The company’s sensational run of success over the VC1 EM target has now extended the discovery along more than 240m of strike, with a further 150m of the conductor yet to be drilled. In addition, an interpretation of the drill core indicates that the sulphide mineralisation remains open both down-dip and down-plunge, leaving the target primed for a second phase of deeper drilling.
Aldoro reports that the company’s down-hole EM contractor is now on site at Narndee and will be conducting surveys down all of the company’s recent drill holes, in addition to testing a reverse circulation drill hole completed by a previous explorer.

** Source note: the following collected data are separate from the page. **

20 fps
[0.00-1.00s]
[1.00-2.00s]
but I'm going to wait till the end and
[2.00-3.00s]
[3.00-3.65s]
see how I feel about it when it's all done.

The company expects that the down hole surveys will help to identify any off-hole conductors within the emerging mineralisation envelope and the depth extensions to the developing sulphide system.
Interestingly, Aldoro has also completed in-field assaying of the drill core, utilising a hand-held XRF analyser with the cutting-edge field kit returning anomalous values of both nickel and copper mineralisation. These tantalising results now leave the company on the edge of its seat as it awaits confirmation of the results from a certified laboratory.
Aldoro’s Narndee project is located to the east of Paynes Find, approximately 400 kilometres north-east of Perth in WA. The project contains three granted exploration licences that cover more than 220 square kilometres of the underexplored Narndee Intrusion.
The company’s key targets at Narndee are a host of fertile contacts associated with the various mafic-ultramafic intrusives that have penetrated the regional stratigraphy. These contacts are recognised as potentially trap sites for magmatic sulphides, which produce deposits similar in nature to IGO’s famed Nova-Bollinger nickel-copper discovery in the Fraser Range and Chalice’s recent Julimar nickel-PGE discovery, east of Perth.
Aldoro’s stunning success with the VC1 target has now created a sense of anticipation for the company’s ongoing exploration program. A recent $2.4 million capital raising has underpinned the design of a further 10,000m of drilling to test a wealth of developing targets across the Narndee base metal terrane.
The company’s drilling program now moves to the VC3 target, about 3km to the north-east of the VC1 discovery, with new targets also being identified at VC11 in the north and the East lode, approximately 4km east of the Narndee base-metal gossans.
It also seems likely that the drill rig will return to VC1 in the not-too-distant future, should the down-hole EM surveying light up a larger target at depth.
With Aldoro now awaiting its first batch of assays from the lab and drilling moving onto its next target at Narndee, the company looks set it continue strutting its stuff in what may quickly emerge as Western Australia’s newest nickel terrane.